**EXERCISE GOAL**
Line by line, retype the material exactly and leave each picture out.

#### THE RECORDS

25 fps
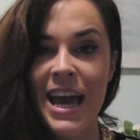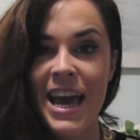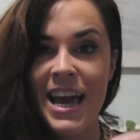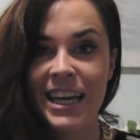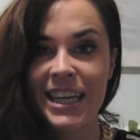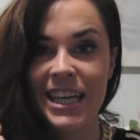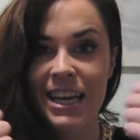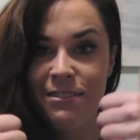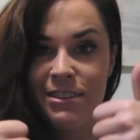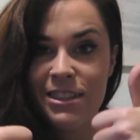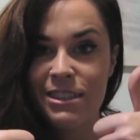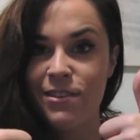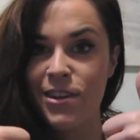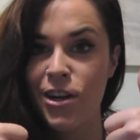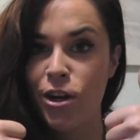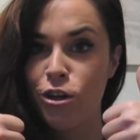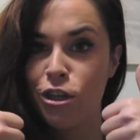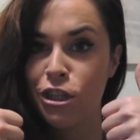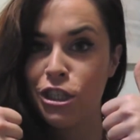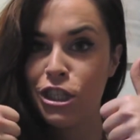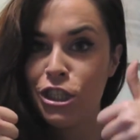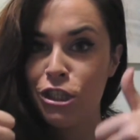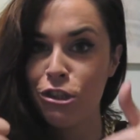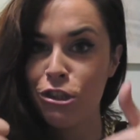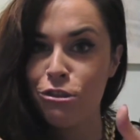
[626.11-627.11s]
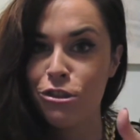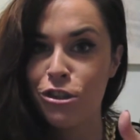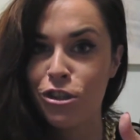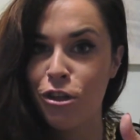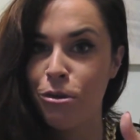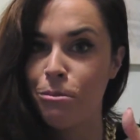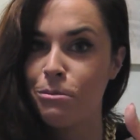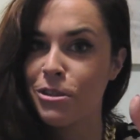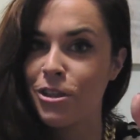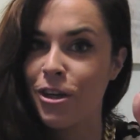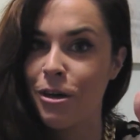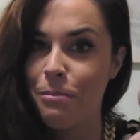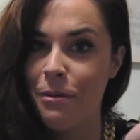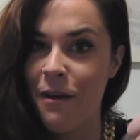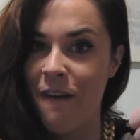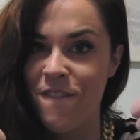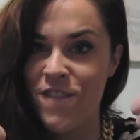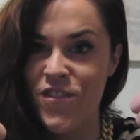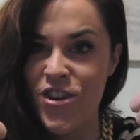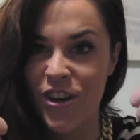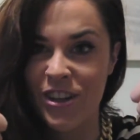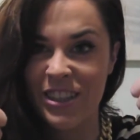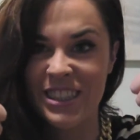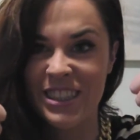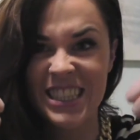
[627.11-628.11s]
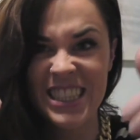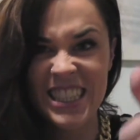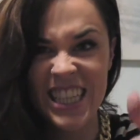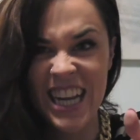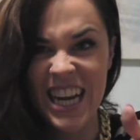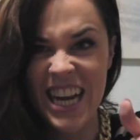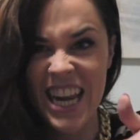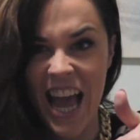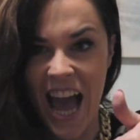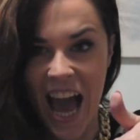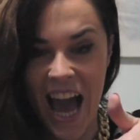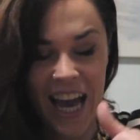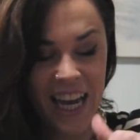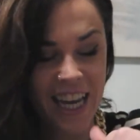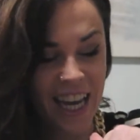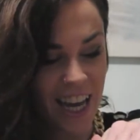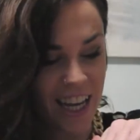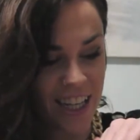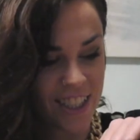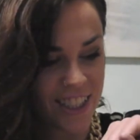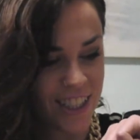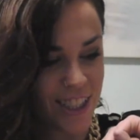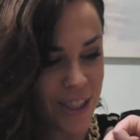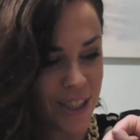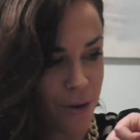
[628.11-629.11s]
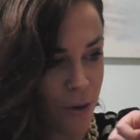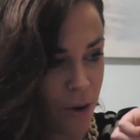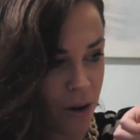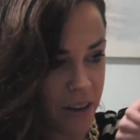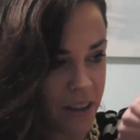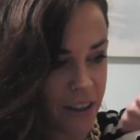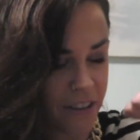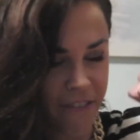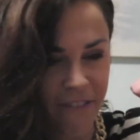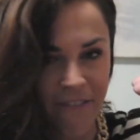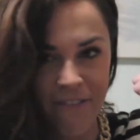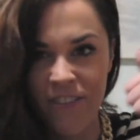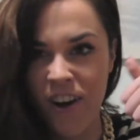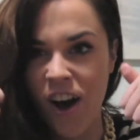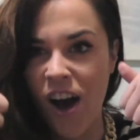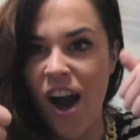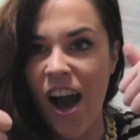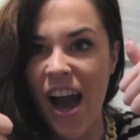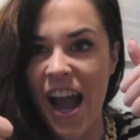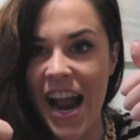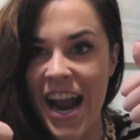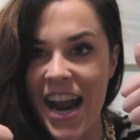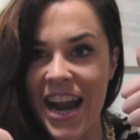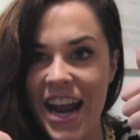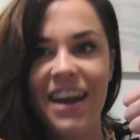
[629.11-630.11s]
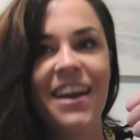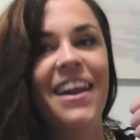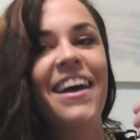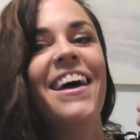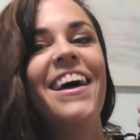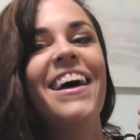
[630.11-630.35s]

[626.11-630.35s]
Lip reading: Give this video a huge thumbs up if you're a celiac and you are fine.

########

**ANSWER TO THE PROBLEM**
25 fps
[626.11-627.11s]
[627.11-628.11s]
[628.11-629.11s]
[629.11-630.11s]
[630.11-630.35s]

[626.11-630.35s]
Lip reading: Give this video a huge thumbs up if you're a celiac and you are fine.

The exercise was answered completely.